The aim of this study was to evaluate the efficacy of autologous intraoral onlay bone grafting (OBG) in correlation with long-term survival rates of dental implants placed in the augmented bone.

Materials and Methods:

A retrospective study was conducted on 214 patients who received a total of 633 dental implants placed in 224 autologous intraoral block OBG augmentations, combined with Bio-Oss – mixed with platelet-rich plasma (PRP) and covered by platelet-poor plasma (PPP) – as scaffold, with a follow-up time up to 137 months (mean 39.9 ± 30.9 months).

Results:

A total of 216 OBG cases were successful (96.4%), and most of the augmentations were uneventful (88.4%).
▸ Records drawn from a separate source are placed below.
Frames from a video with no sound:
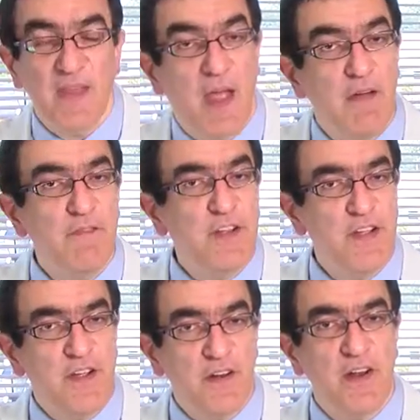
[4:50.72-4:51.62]
Every
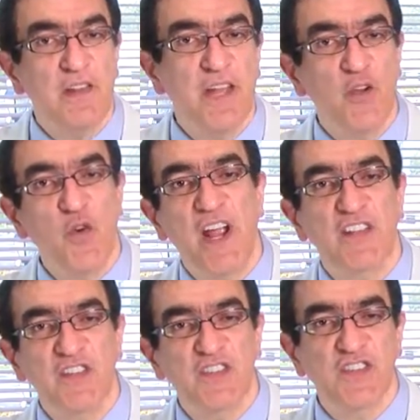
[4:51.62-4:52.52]
year in the
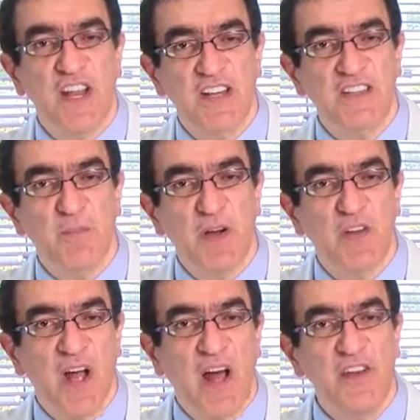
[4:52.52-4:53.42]
United States,
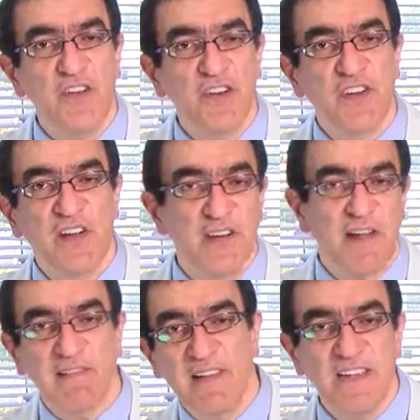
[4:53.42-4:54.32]
about 100 young
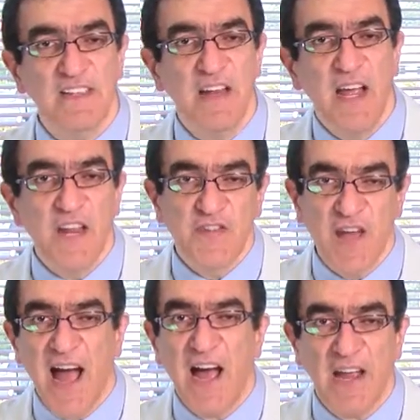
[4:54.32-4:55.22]
athletes
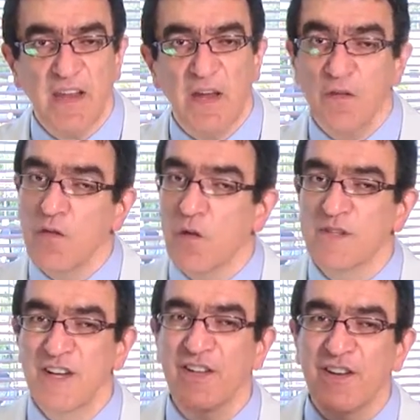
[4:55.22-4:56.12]
die from
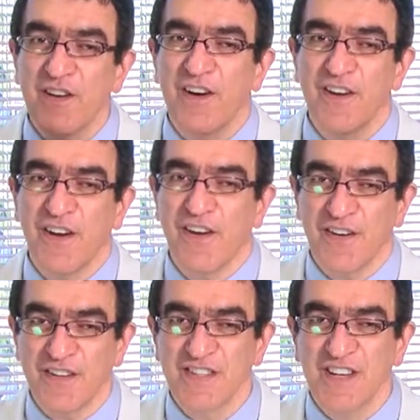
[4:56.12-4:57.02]
sudden cardiac
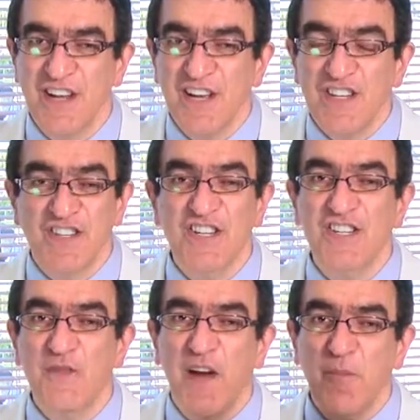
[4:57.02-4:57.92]
arrest.
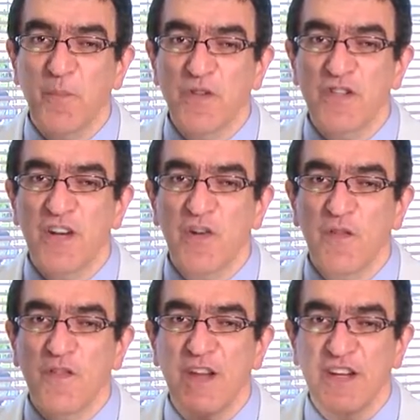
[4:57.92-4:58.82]
65%
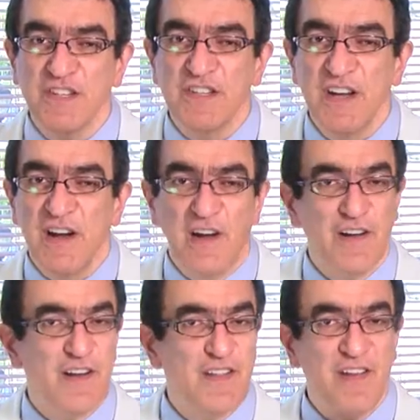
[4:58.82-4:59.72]
of these
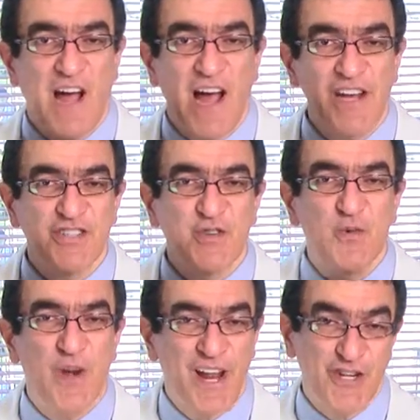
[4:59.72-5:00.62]
are in the high
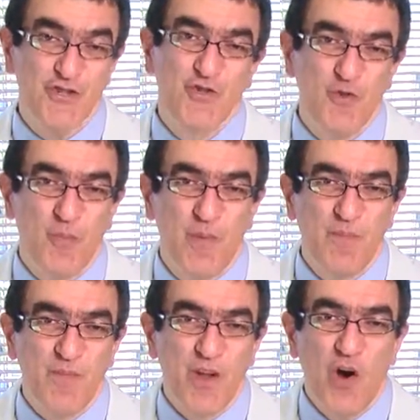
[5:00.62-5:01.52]
school age group.
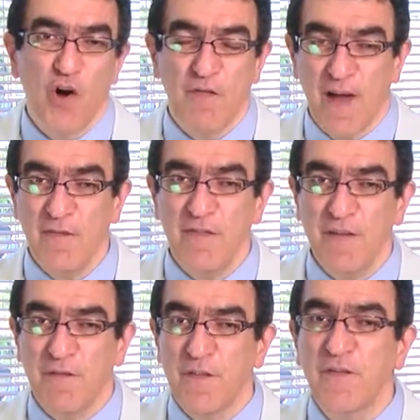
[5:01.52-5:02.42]
Of every
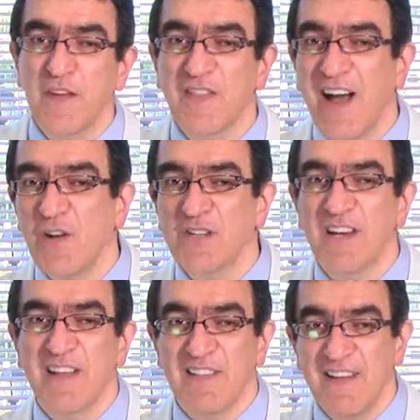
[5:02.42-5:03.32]

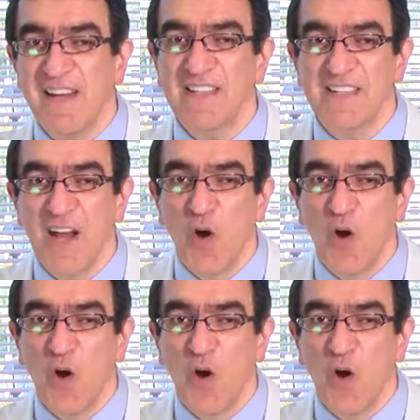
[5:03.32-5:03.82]
50,000 athletes,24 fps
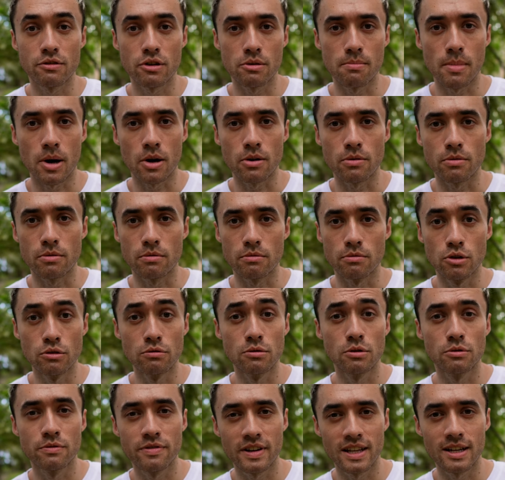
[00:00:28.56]
remote
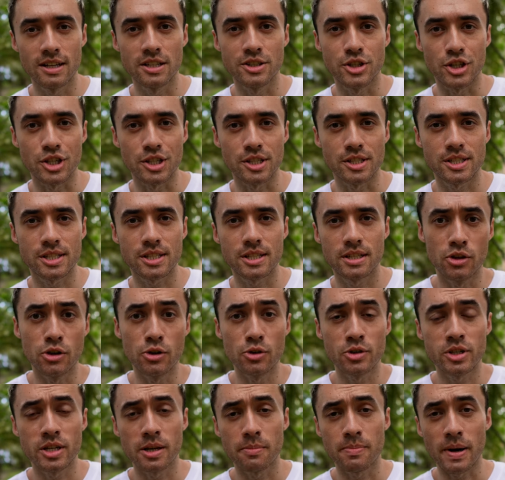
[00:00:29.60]
rural villages, usuallySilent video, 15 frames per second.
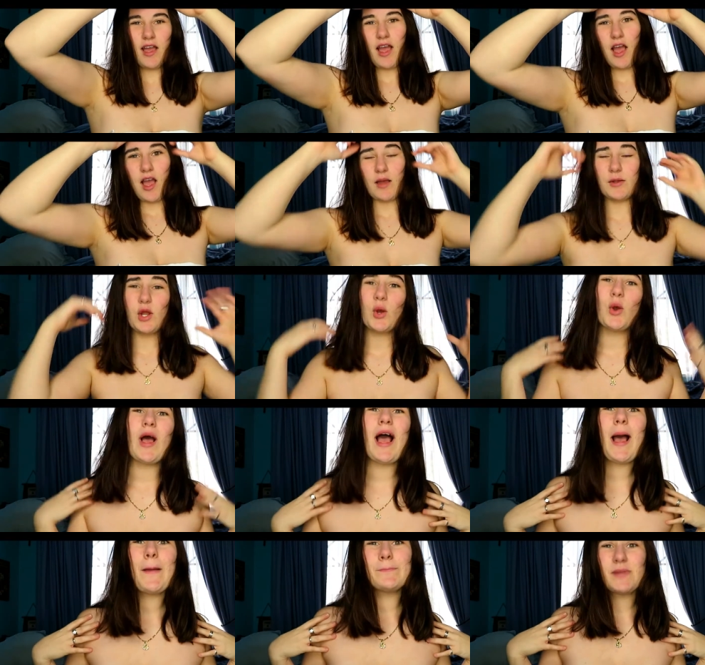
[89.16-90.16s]
I know
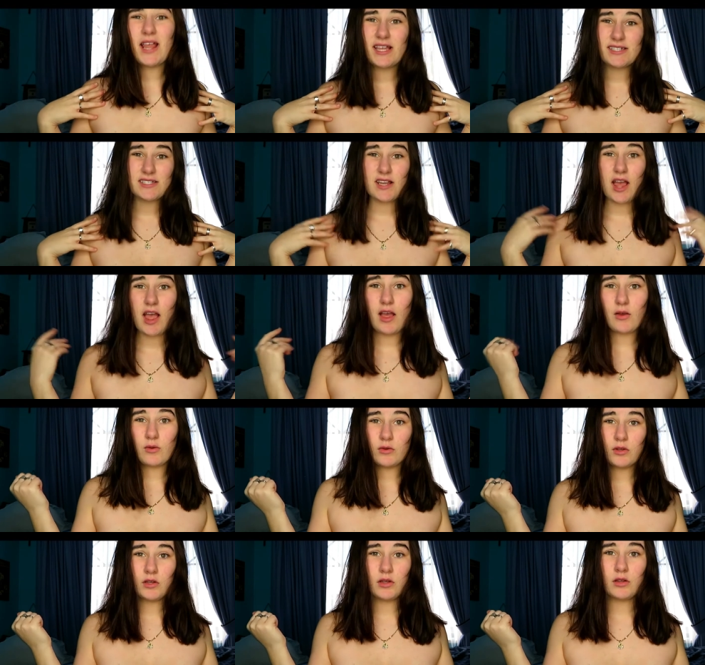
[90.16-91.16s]
I'm blessed
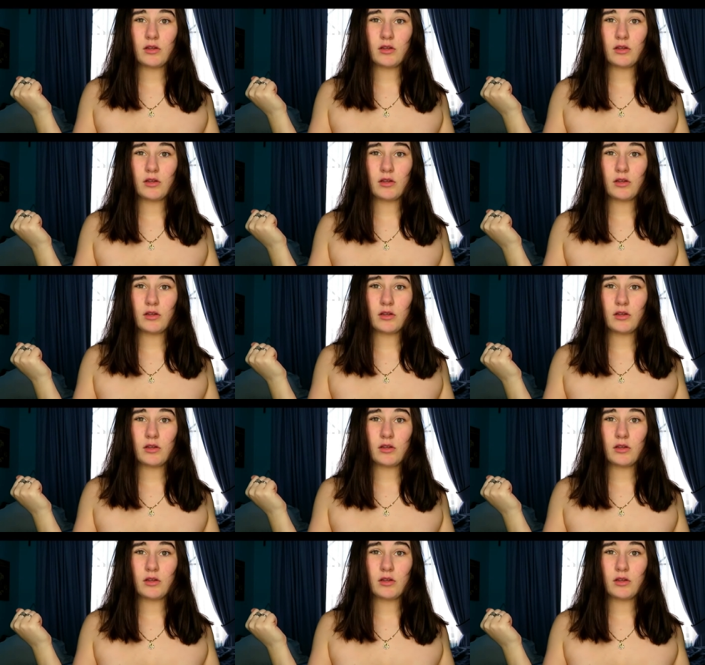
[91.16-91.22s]
now.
Bone graft exposure was moderately associated with bone graft failure (χ2 = 3.76, p = .052). The healing period after implant placement was 4–6 months (mean 5.6 ± 2.56). The majority of the 591 implants survived (93.4%). The cumulative survival rate of the implants was 83%.

Conclusions:

We suggest that augmentation of severely atrophied jaw bone through the placement of horizontal and/or vertical intraoral OBGs in combination with Bio-Oss saturated with PRP and covered by PPP should be considered a reliable, safe, and very effective surgical technique for obtaining high bone graft survival rate and high long-term implant survival rate.